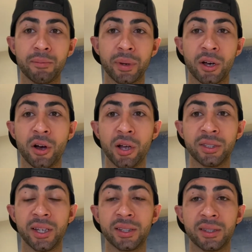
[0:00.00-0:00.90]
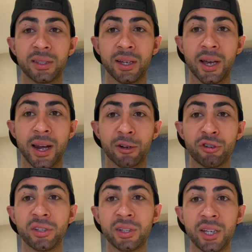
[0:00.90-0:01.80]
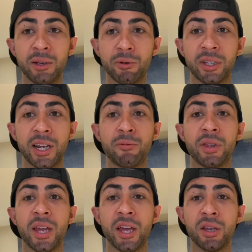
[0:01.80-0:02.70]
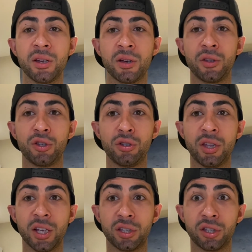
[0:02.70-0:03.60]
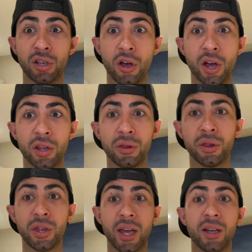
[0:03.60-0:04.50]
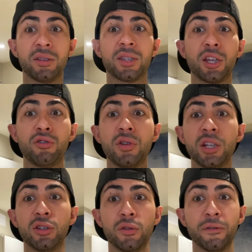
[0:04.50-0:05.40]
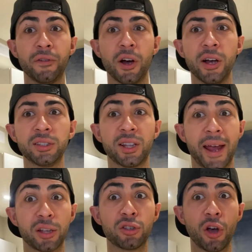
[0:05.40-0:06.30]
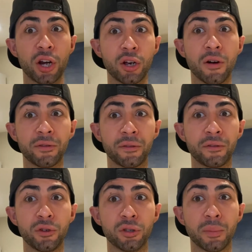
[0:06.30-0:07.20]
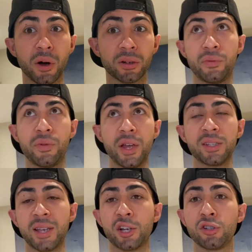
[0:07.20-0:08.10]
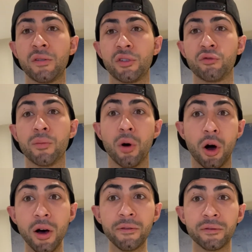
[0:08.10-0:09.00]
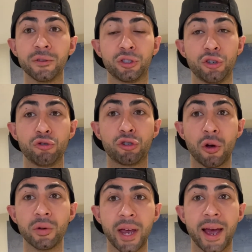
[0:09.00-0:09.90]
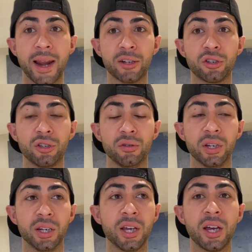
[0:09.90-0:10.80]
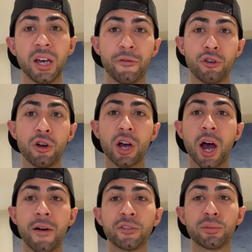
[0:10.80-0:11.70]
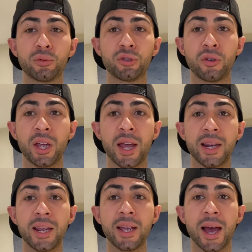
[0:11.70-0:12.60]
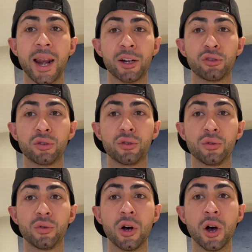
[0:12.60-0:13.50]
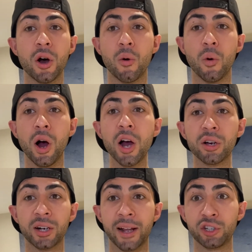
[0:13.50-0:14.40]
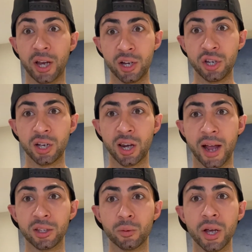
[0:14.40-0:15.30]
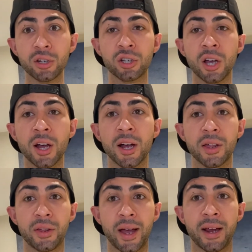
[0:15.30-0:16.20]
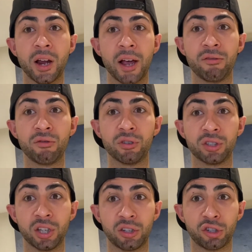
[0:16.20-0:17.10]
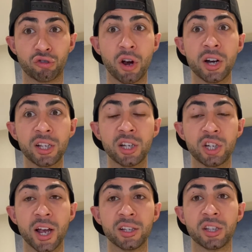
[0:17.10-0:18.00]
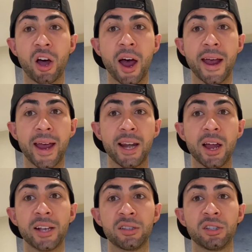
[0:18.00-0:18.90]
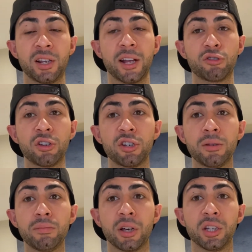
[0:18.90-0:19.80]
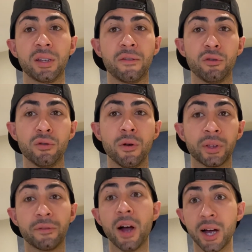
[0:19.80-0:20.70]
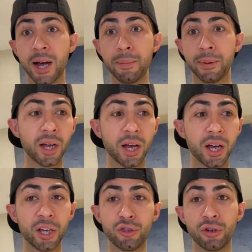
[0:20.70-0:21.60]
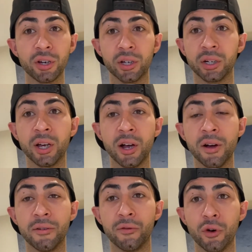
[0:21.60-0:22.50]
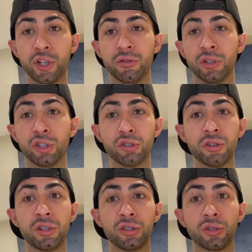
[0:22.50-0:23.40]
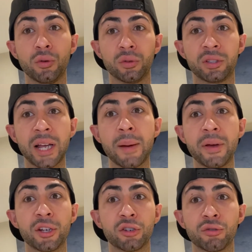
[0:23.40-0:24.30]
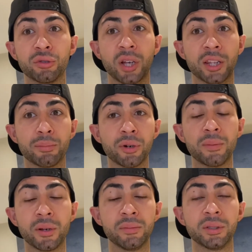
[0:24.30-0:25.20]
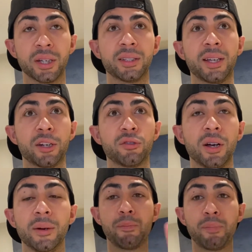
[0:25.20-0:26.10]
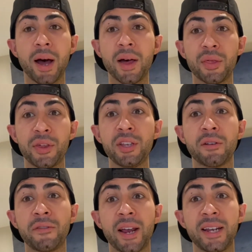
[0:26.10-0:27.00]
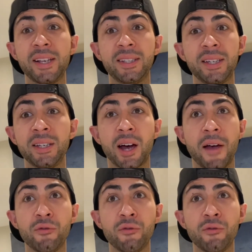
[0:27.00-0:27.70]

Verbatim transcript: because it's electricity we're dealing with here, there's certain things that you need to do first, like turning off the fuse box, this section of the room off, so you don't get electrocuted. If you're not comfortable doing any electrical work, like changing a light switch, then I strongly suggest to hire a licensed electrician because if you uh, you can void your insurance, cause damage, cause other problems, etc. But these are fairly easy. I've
--
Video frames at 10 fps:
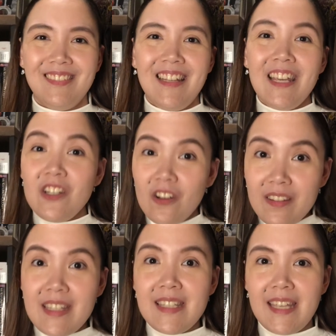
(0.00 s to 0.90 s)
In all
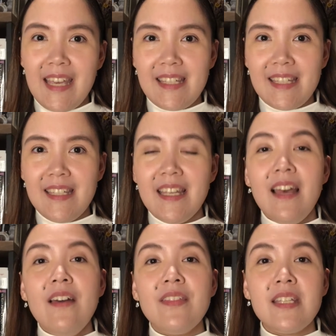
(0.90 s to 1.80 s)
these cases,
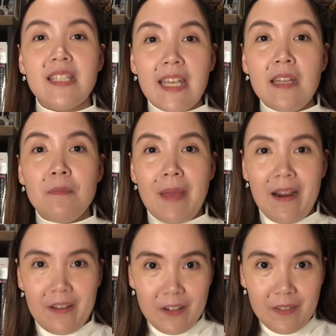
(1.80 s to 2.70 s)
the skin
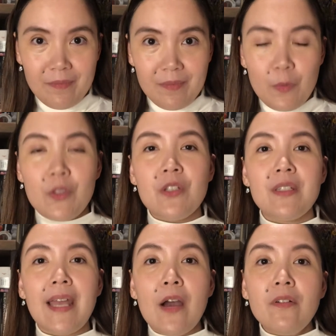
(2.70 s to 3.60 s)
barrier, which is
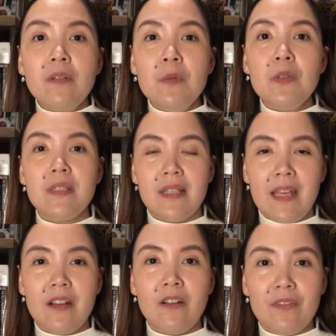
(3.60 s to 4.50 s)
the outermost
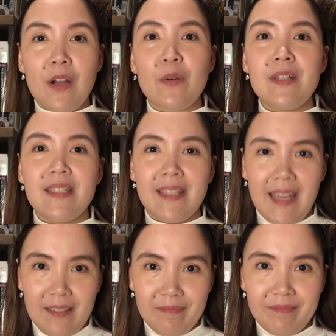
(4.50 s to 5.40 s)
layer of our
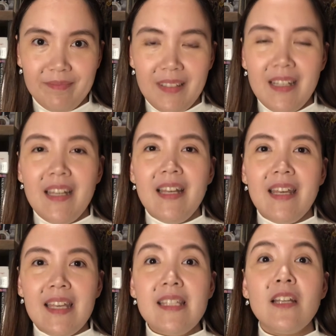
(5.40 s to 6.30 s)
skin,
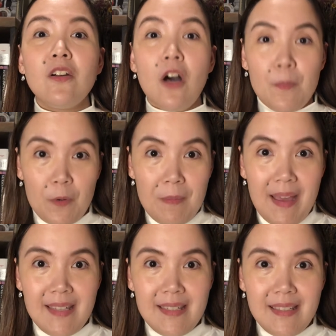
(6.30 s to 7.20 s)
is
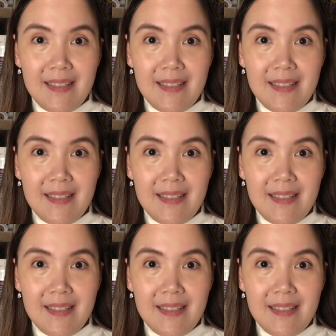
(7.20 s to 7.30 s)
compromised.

> [WORK INSTRUCTION]:
From the data above, return exactly the lines from the one with "[0:12.60-0:13.50]" up to and including the one with "[0:27.00-0:27.70]". Pictures do not go in the copy.

> [RESULT]:
[0:12.60-0:13.50]
[0:13.50-0:14.40]
[0:14.40-0:15.30]
[0:15.30-0:16.20]
[0:16.20-0:17.10]
[0:17.10-0:18.00]
[0:18.00-0:18.90]
[0:18.90-0:19.80]
[0:19.80-0:20.70]
[0:20.70-0:21.60]
[0:21.60-0:22.50]
[0:22.50-0:23.40]
[0:23.40-0:24.30]
[0:24.30-0:25.20]
[0:25.20-0:26.10]
[0:26.10-0:27.00]
[0:27.00-0:27.70]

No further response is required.